How do you achieve a convincing simulation?

In order to be effective as a development tool, the simulation must correlate exactly with the real world, including the characteristics of the road surface. Clearly this is essential for the simulation of ride comfort. We utilise phase-based laser scanning survey data to create our TerrainServer surface models with an accuracy of around 1mm in Z (height) and in X and Y (position). By capturing detailed surface information that is missed by point-based sampling methods, TerrainServer allows very high correlation with the actual road surfaces used during ‘real world’ testing. Unlike other virtual models, we use exceptionally high quality, realistic rendering, up to HDR-32, in real time which is essential for the training, testing and validation of deep-learning based ADAS and autonomous systems. Our system is also unique in avoiding the patterns and video artefacts that arise in synthetic simulation tools, which would otherwise impair deep learning training performance by over-fitting the model.
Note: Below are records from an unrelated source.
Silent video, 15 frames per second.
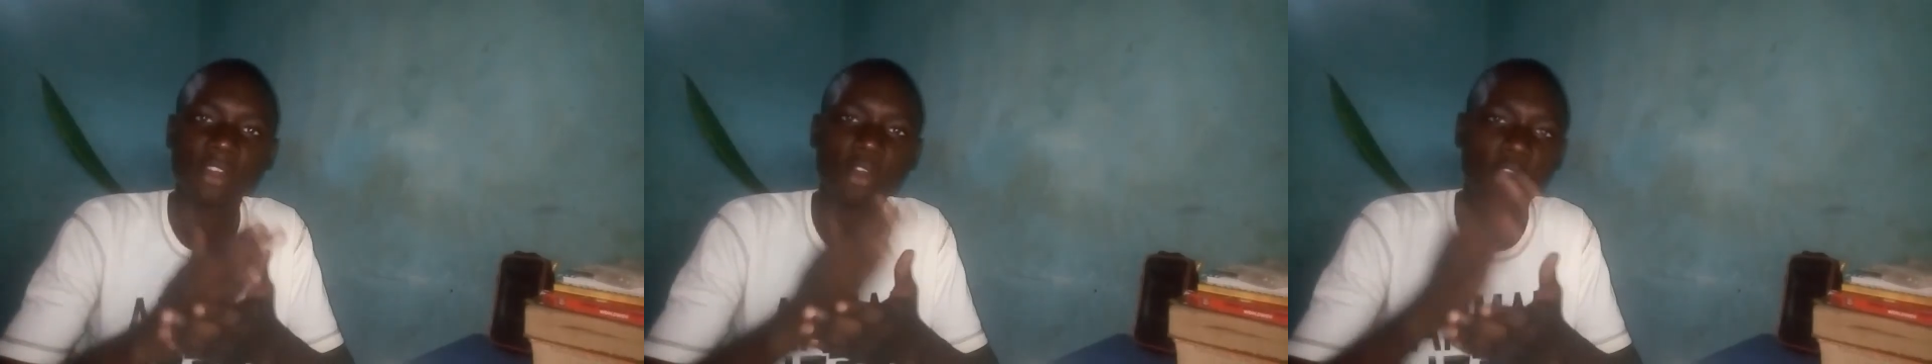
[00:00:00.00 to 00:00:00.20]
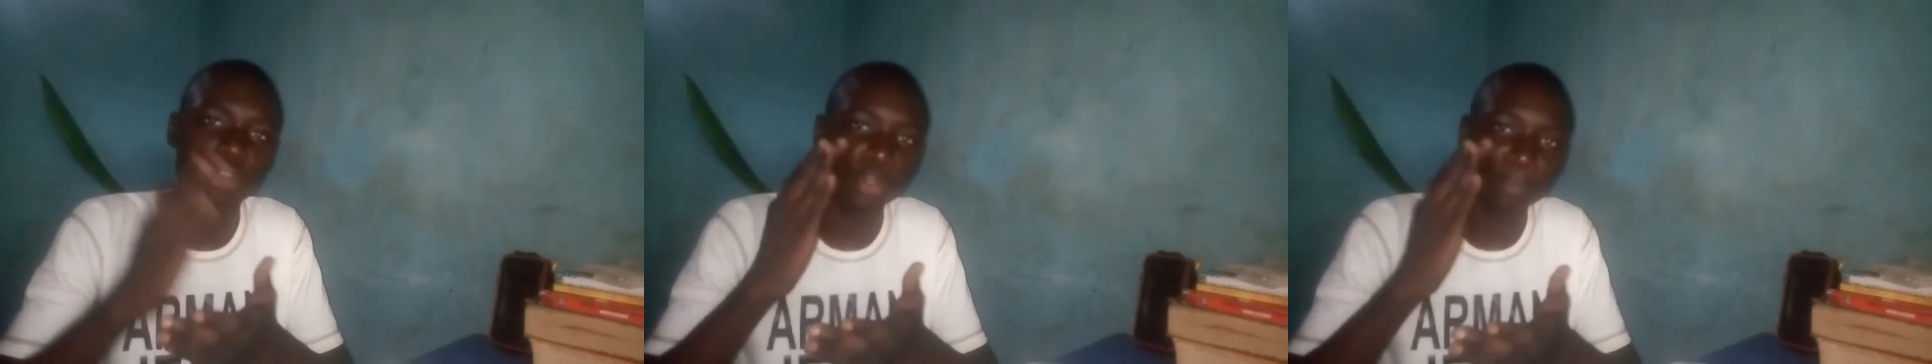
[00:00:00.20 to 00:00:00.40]

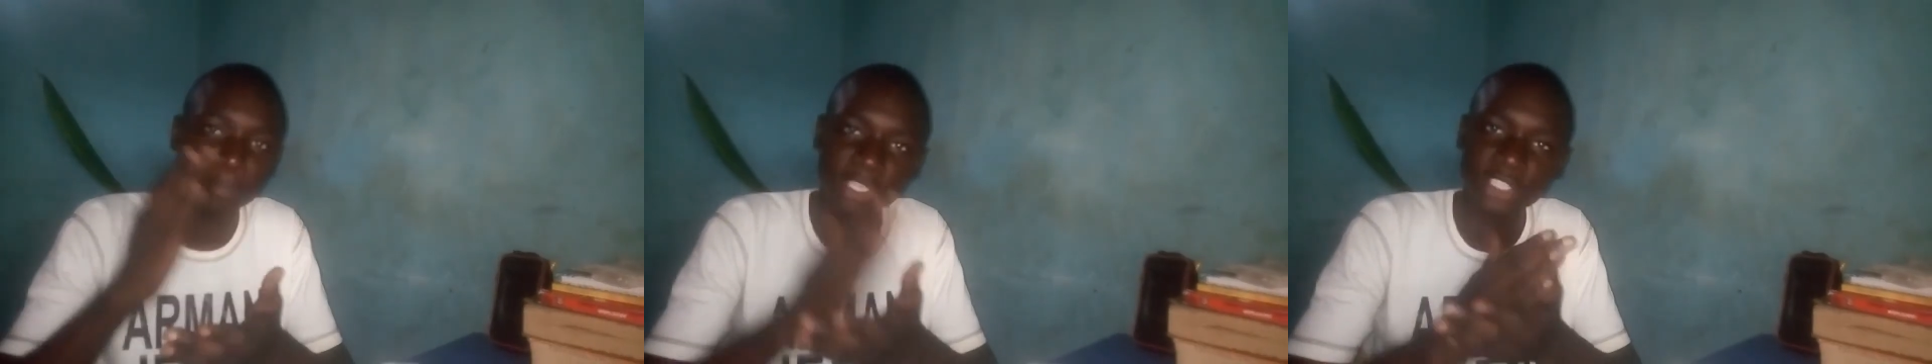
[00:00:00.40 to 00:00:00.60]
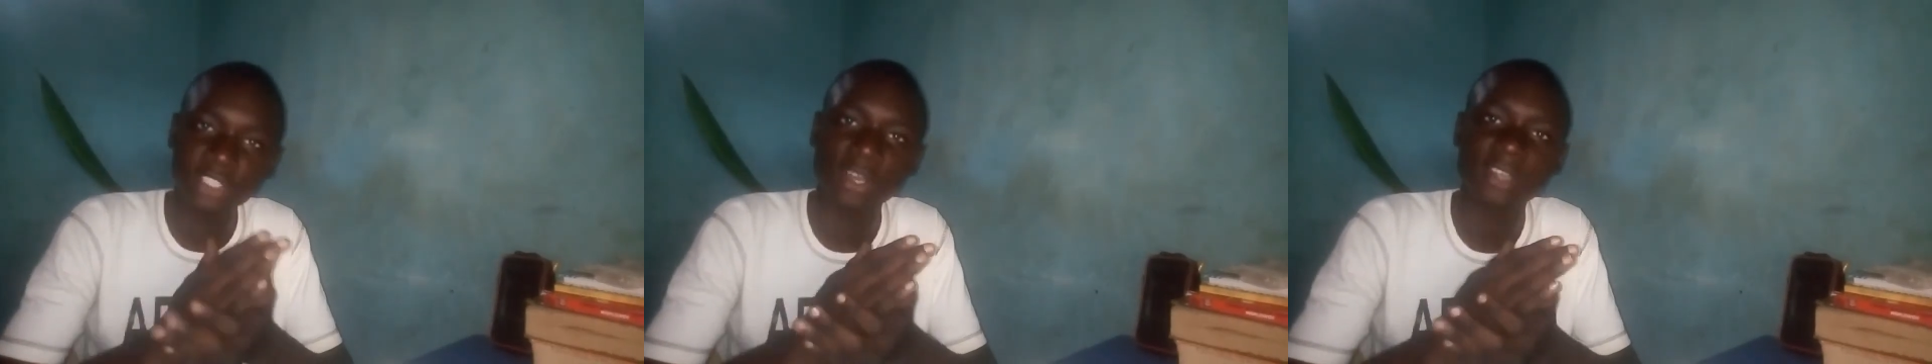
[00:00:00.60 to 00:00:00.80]
or your
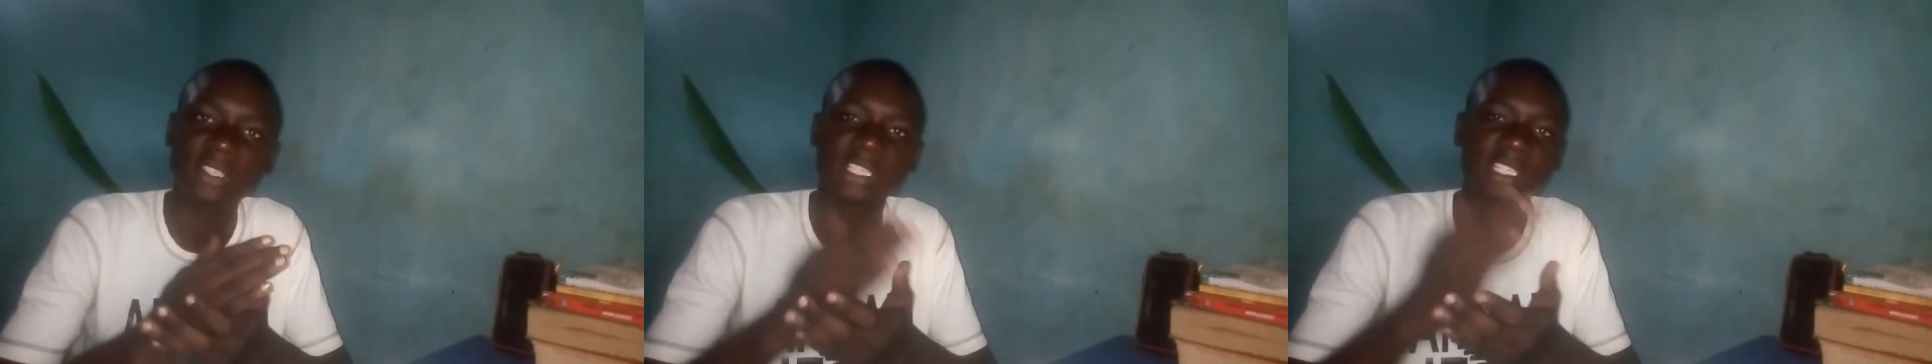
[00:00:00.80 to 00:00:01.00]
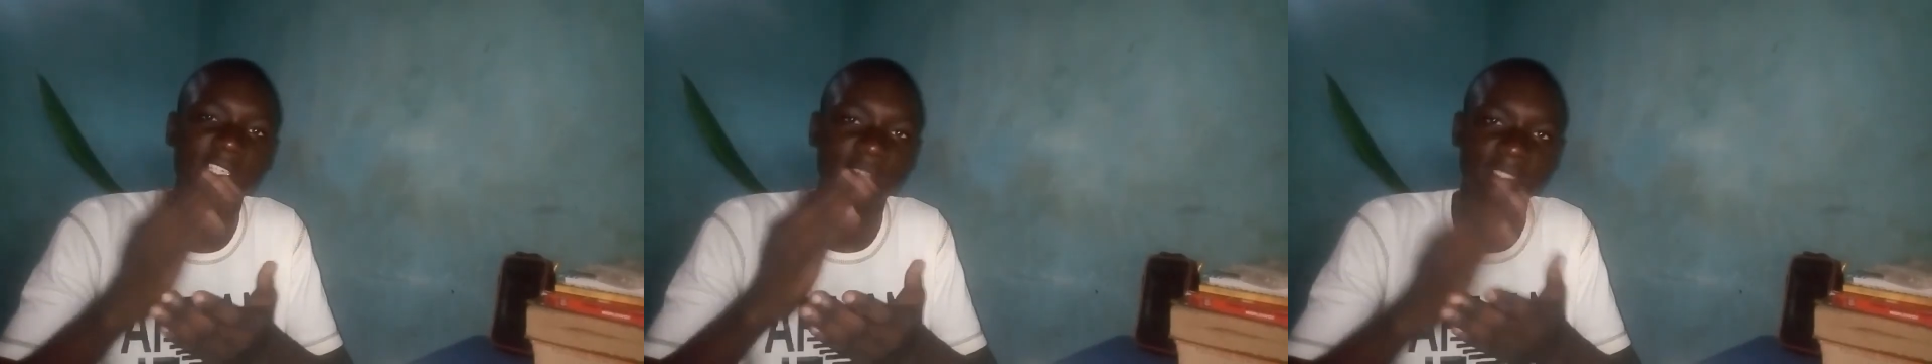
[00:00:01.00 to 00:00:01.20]
pictures
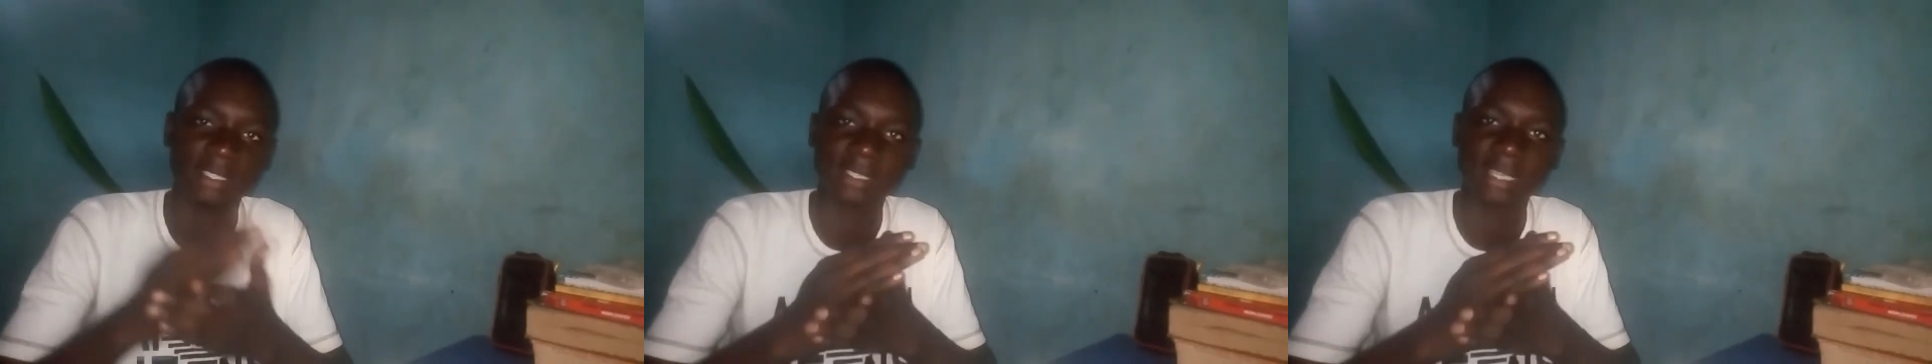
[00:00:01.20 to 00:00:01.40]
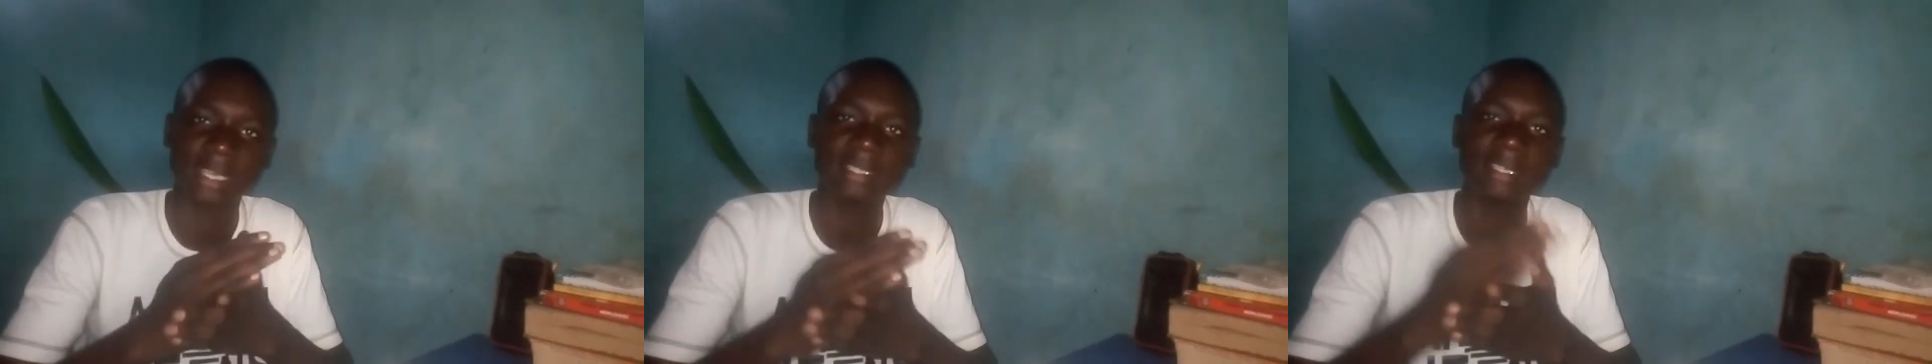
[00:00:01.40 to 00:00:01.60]
in your
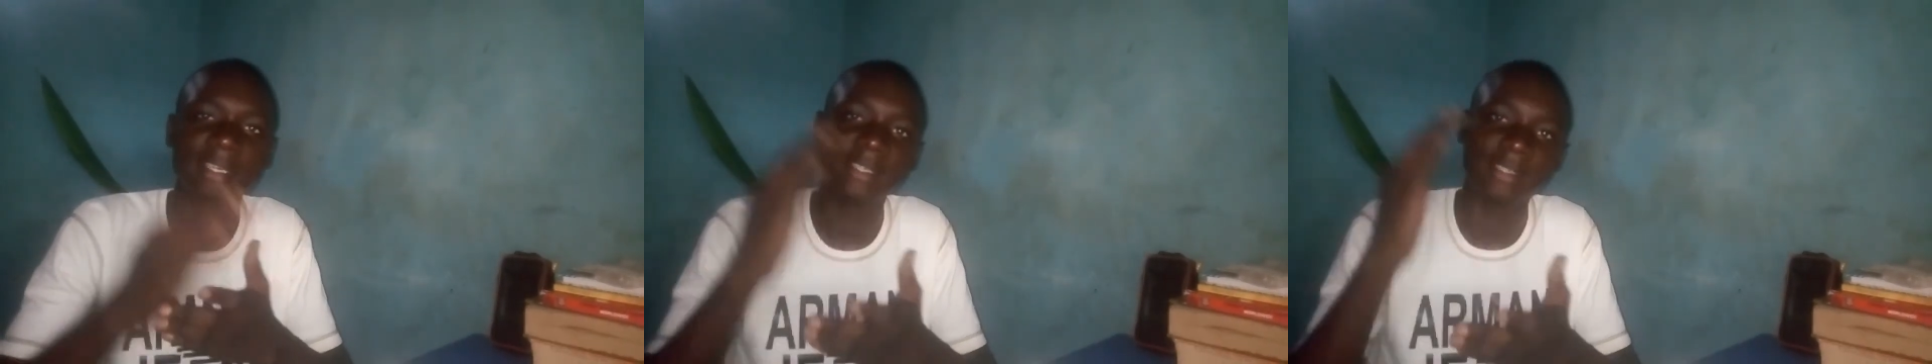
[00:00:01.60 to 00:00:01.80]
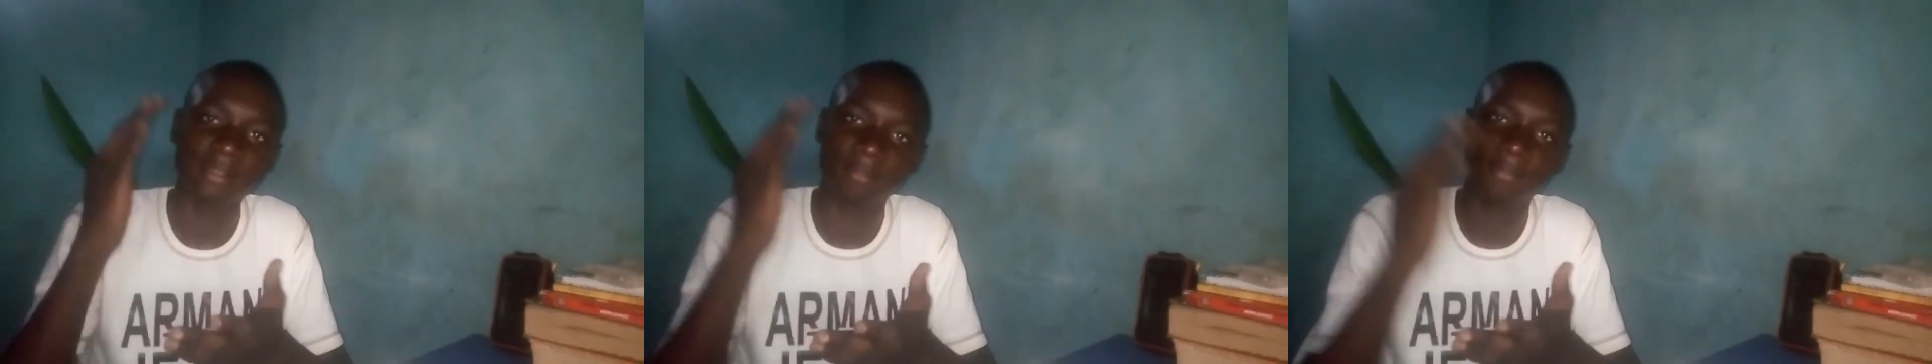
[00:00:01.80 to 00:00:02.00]
design
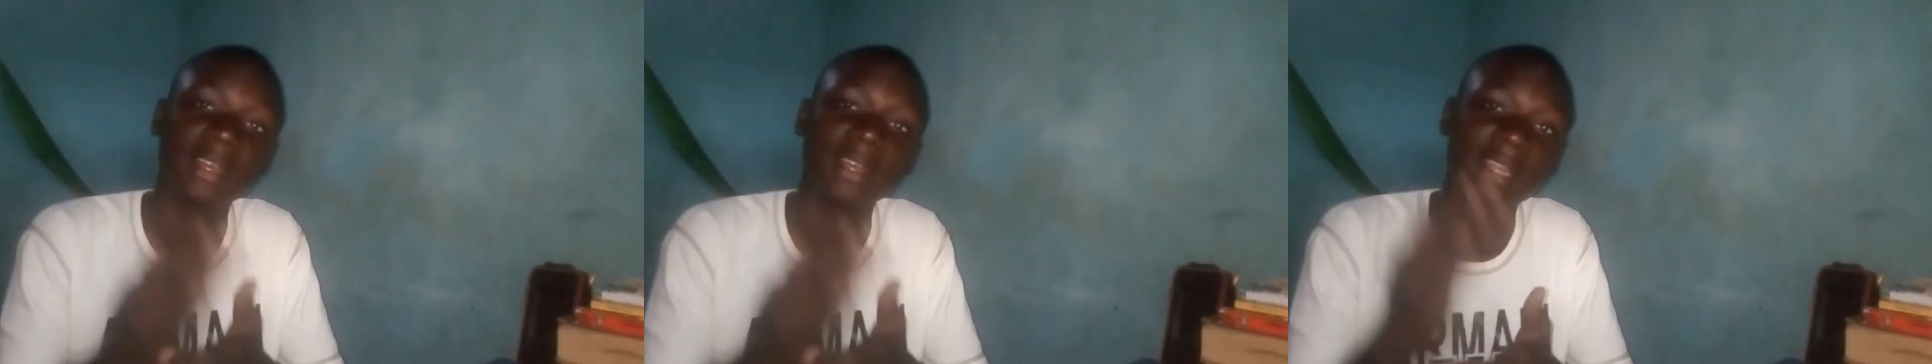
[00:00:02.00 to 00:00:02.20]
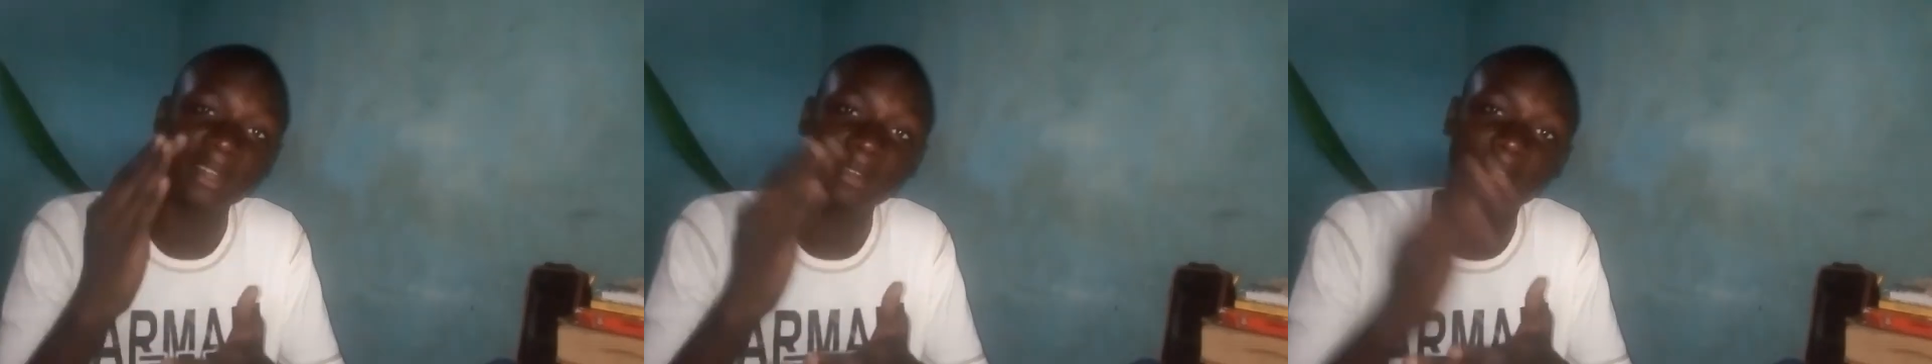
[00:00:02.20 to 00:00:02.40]
the
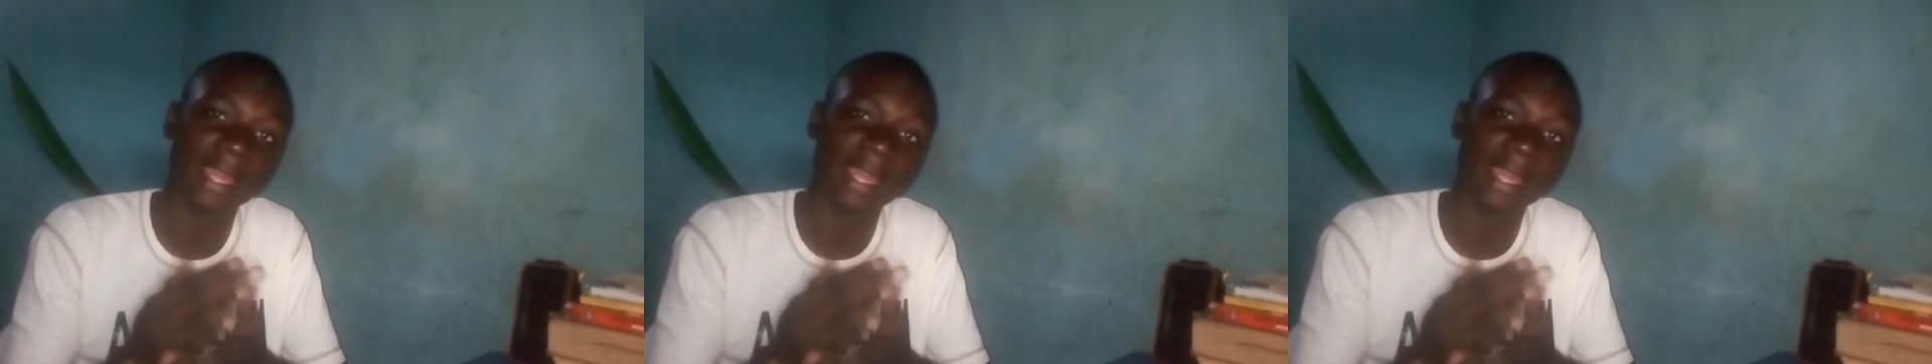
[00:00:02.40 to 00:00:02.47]
very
Is it easier to convince the CAV systems that what is in front of them is real, compared to us humans?

The key to success is a high level of accuracy when replicating the real world in simulation, which enables the various sensors used on CAVs to react naturally, making the test results completely representative.

Not really – simulation has to test the reactions of the sensor systems to various inputs under the most challenging conditions. The key to success is a high level of accuracy when replicating the real world in simulation, which enables the various sensors used on CAVs to react naturally, making the test results completely representative. Lighting, for example, is modelled accurately for latitude and longitude, day of the year, time of day, atmospheric and weather conditions. This includes circumstances such as the transition between poorly-lit and well-lit roads, the effect of the sun low in the sky or the approaching headlights of oncoming traffic, all of which can be particularly challenging for ADAS and autonomous vehicle sensors.

But doesn’t simulation take important random human input out of the equation?

It doesn’t have to. Human drivers, cyclists or pedestrians, with their variable and unpredictable behaviour, can be an active part of the simulation. The autonomous industry now recognises the safety benefits of testing in simulation, however that does not mean you must stop testing with humans. For example, our driving simulation allow up to fifty human drivers to join each experiment, by using driving simulators or workstations with head-mounted VR systems. This means you can actually push your AI really hard, in the most complex situations, surrounded by other human road users, without any risk to life. It may seem counter-intuitive but simulation actually enables humans to get involved earlier in the development cycle because it allows them to interact with CAVs and help them to learn in a completely safe, virtual environment where nobody can be killed or injured.